Stored data:
--------------------------------

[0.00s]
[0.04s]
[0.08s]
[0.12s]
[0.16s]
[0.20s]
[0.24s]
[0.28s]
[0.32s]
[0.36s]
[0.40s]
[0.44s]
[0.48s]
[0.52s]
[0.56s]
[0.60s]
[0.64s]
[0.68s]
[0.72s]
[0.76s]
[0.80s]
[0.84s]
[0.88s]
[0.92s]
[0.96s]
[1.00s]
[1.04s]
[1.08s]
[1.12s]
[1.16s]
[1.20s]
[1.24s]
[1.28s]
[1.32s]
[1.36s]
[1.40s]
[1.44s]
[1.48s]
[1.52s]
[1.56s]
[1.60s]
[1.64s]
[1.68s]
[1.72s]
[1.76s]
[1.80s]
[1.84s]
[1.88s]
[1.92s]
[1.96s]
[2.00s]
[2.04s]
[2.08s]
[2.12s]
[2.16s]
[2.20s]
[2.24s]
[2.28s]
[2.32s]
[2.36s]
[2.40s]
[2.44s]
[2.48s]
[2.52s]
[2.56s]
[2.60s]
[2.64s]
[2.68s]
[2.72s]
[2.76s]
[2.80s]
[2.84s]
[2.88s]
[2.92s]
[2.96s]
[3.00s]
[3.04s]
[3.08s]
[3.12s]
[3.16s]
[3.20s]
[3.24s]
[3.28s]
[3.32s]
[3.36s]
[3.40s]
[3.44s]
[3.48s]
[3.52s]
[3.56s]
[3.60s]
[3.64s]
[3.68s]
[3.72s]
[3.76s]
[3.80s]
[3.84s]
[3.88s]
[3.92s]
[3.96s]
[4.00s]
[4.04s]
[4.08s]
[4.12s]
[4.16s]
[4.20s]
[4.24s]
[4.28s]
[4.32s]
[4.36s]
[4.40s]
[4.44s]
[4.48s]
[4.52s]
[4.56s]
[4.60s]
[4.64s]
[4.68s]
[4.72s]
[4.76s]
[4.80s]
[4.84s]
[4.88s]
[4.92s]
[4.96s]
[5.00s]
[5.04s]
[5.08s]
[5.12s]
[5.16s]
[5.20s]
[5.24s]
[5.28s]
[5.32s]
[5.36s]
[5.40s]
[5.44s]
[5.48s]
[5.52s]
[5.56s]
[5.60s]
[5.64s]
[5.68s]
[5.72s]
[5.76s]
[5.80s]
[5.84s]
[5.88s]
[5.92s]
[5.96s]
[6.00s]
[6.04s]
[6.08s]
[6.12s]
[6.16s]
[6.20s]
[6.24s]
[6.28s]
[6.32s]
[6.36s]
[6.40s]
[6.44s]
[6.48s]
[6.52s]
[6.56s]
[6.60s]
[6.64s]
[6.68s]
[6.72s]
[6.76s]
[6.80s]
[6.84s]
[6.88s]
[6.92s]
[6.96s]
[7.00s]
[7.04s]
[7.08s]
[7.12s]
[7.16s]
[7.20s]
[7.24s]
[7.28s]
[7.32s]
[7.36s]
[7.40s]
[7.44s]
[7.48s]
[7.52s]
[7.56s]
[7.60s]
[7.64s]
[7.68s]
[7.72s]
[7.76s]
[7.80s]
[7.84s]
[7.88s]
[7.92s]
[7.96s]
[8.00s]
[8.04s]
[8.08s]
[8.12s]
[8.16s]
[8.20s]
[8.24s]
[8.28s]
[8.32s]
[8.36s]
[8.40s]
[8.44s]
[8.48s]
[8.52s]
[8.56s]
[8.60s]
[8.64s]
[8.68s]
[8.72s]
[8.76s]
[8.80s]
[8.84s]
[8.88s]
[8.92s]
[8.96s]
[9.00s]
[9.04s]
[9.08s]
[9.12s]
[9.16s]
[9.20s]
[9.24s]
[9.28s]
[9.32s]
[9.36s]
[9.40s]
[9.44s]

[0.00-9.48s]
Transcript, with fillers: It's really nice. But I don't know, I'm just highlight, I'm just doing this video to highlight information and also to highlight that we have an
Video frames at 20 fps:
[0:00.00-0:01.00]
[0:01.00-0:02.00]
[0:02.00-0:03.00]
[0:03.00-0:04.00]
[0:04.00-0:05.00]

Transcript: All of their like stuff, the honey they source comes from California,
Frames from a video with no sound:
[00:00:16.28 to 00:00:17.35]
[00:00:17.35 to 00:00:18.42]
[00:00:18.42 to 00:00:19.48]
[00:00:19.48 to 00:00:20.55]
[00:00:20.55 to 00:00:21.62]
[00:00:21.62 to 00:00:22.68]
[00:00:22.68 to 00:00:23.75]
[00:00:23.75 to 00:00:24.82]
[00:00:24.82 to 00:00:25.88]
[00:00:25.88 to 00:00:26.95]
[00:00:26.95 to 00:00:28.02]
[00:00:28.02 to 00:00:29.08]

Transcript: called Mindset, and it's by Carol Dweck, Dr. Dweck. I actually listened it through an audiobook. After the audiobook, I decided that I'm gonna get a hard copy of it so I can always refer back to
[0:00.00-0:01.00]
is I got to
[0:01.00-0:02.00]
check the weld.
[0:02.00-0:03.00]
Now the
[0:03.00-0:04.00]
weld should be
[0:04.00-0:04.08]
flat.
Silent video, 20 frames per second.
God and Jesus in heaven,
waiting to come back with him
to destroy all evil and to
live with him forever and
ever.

--------------------------------

- _Exercise_:
State the number of lines in the records that include "from", and write nothing else.

- _Result of the task_:
2